Con SpaceX SpX-29 l’astronauta danese di ESA Andreas Mogensen prende in consegna Aquamembrane-3, un’evoluzione dello studio da lui condotto per la prima volta nel 2015 durante la missione di breve durata IRISS e adesso riproposto per Huginn. I principi di funzionamento sono i medesimi del precursore: sfruttare per il filtraggio dell’acqua speciali proteine chiamate acquaporine presenti in natura in alcune cellule e tessuti, a titolo di esempio nei reni e membrane dei vacuoli delle cellule vegetali il cui scopo è regolare per osmosi il flusso idrico. Gli attuali sistemi di filtrazione e di potabilizzazione dell’acqua sono grossi, pesanti, richiedono una frequente manutenzione per la sostituzione dei filtri e non ultimo sono energivori.

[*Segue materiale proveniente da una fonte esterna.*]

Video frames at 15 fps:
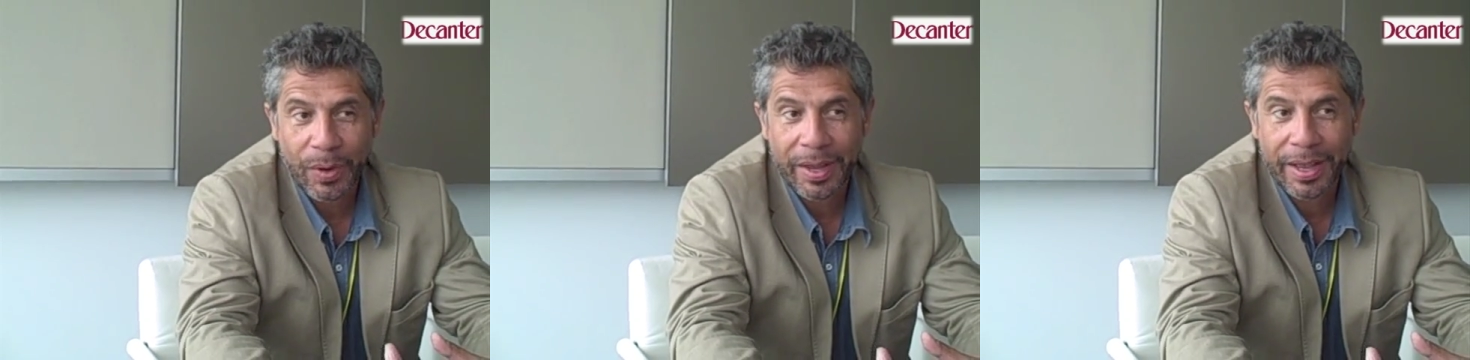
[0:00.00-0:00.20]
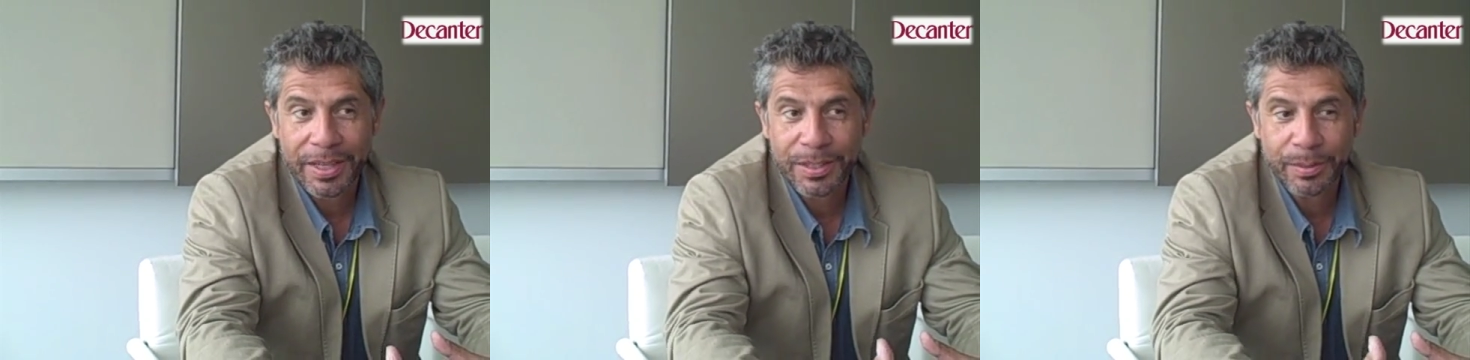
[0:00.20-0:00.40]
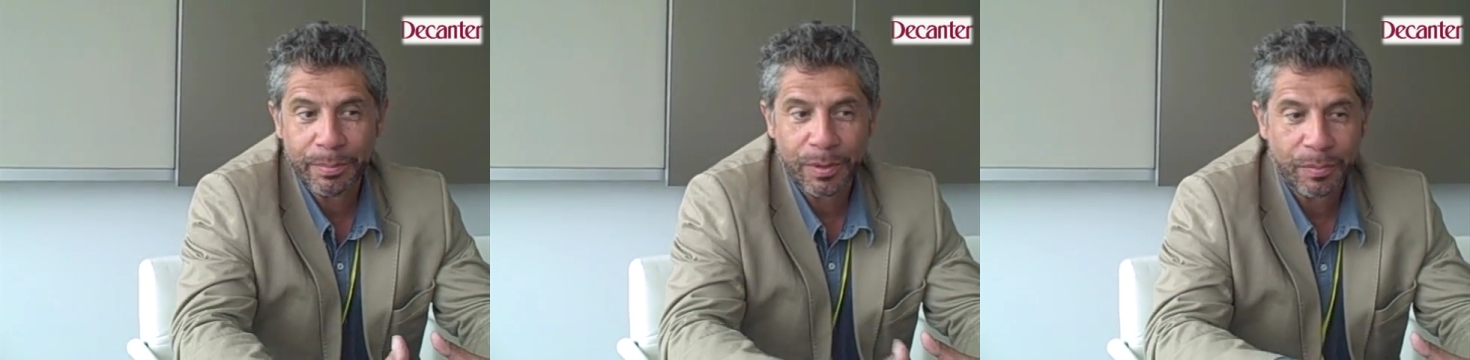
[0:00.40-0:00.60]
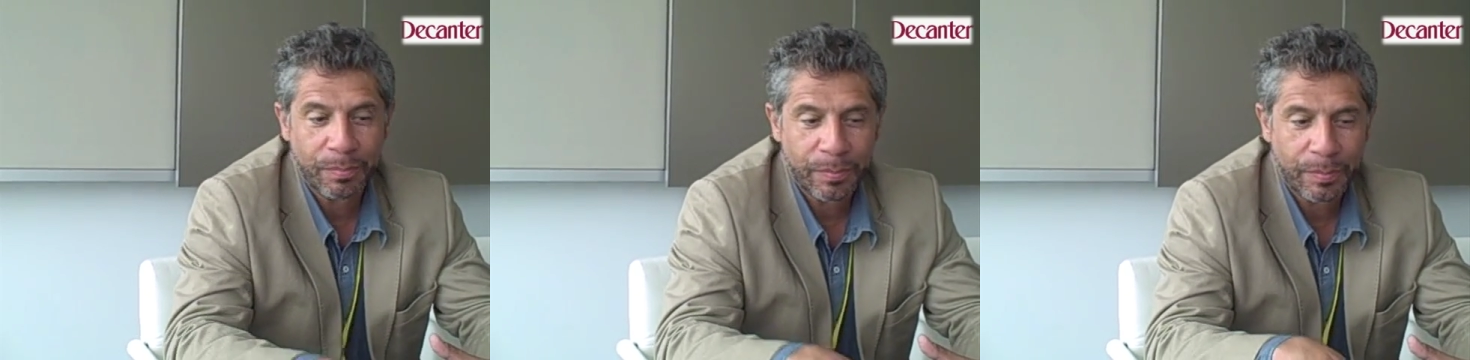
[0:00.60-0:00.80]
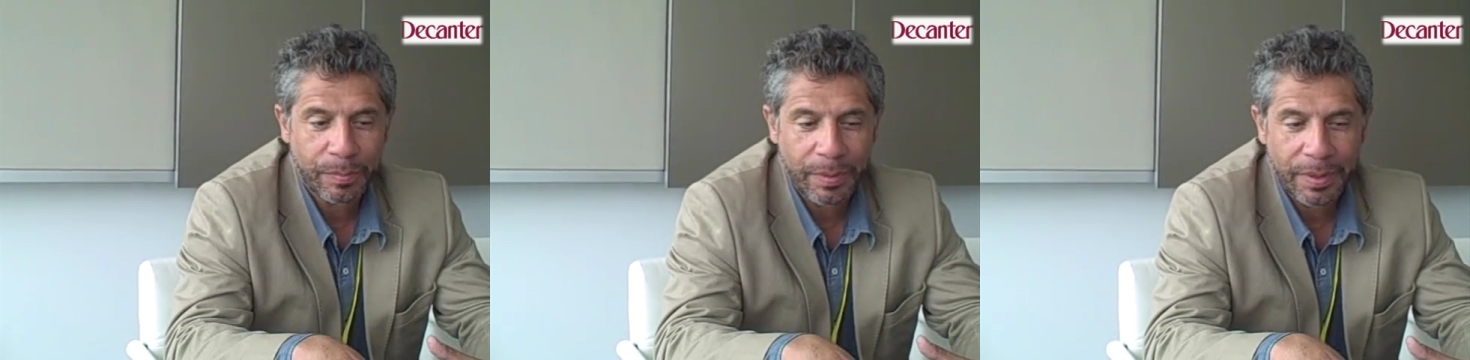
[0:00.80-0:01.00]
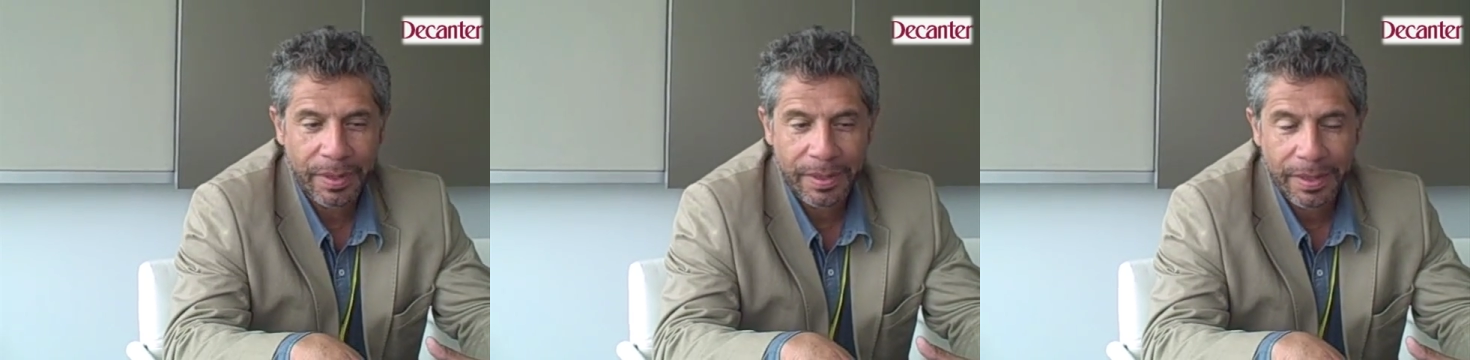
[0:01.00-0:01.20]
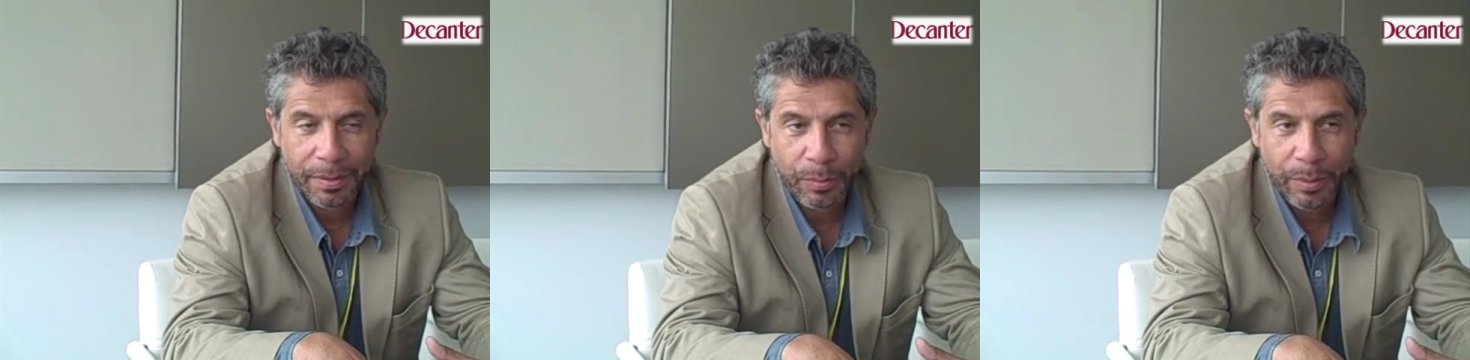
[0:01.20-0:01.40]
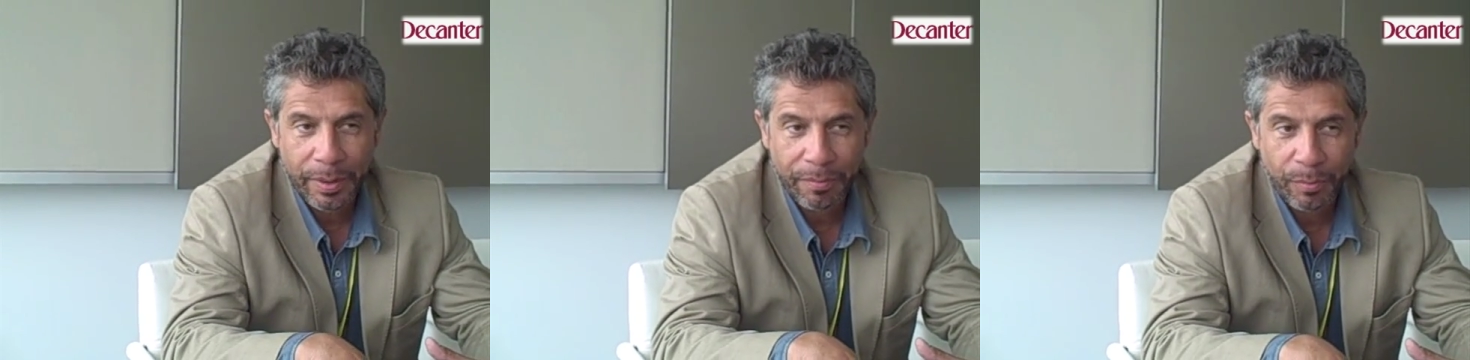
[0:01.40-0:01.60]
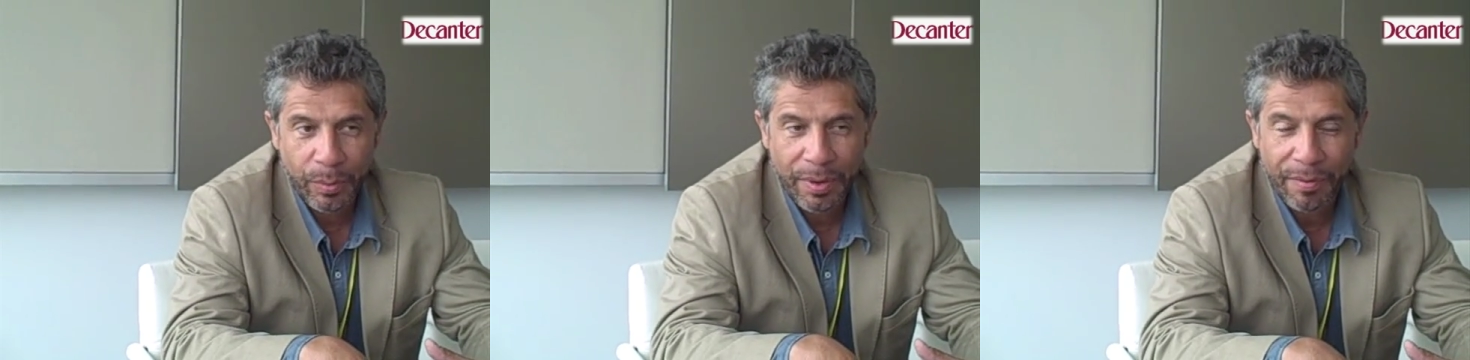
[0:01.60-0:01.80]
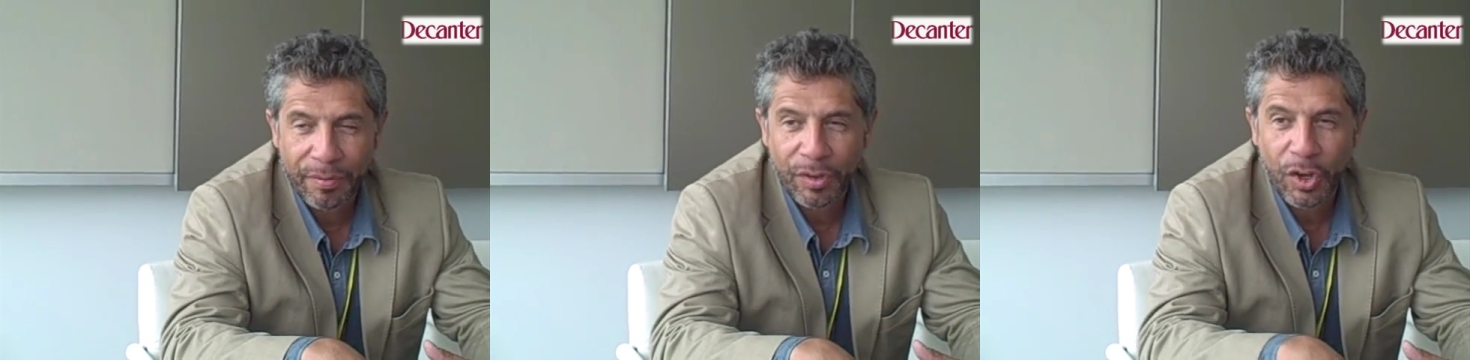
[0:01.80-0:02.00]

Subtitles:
has we have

L’azienda danese Aquaporin Space Alliance ha brevettato la tecnologia oggetto di test: una membrava costituita da proteine di acquaporina inglobate in fibre cave. Per effetto dell’osmosi diretta l’acquaporina lascia passare l’acqua tra le due interfacce della membrana, ma blocca con una carica elettrostatica il transito di ioni e di altri contaminanti a livello molecolare. L’aspetto positivo è che la membrana è meno soggetta a occlusioni di quanto non lo sia un filtro macroscopico a maglie. Inoltre gli intervalli di manutenzione di allungherebbero, senza compromettere la stabilità nel tempo. Ciò torna utile in missioni di esplorazione spaziale oppure in frangenti ostili sulla Terra, si pensi a situazioni di emergenza dopo un cataclisma o in luoghi disagiati.
Tra gli studi ricorrenti fatti dentro e fuori, la Stazione Spaziale Internazionale vede come protagonisti i batteri e la caratterizzazione delle specie che popolano le superfici. Ricreare in laboratorio la somma degli effetti delle radiazioni e della variabilità nel tempo (mesi, anni e decenni) di queste sui microorganismi non è fattibile. È assodato che in microgravità il sistema immunitario degli astronauti è più vulnerabile di quanto non lo sia sulla Terra, ciò è dovuto all’attenzione nel garantire un ambiente più sterile e sicuro possibile affinché la salute della persona non venga minata. Non per questo le minacce per l’organismo mancano! Sulle superfici si annidano microbi e agenti patogeni nonostante le precauzioni prese. Boeing, in collaborazione con ISS National Lab e altri partner, confronterà la carica batterica sui rivestimenti più comuni presenti nei veicoli spaziali con campioni comparativi trattati con una patina polimerica antibatterica.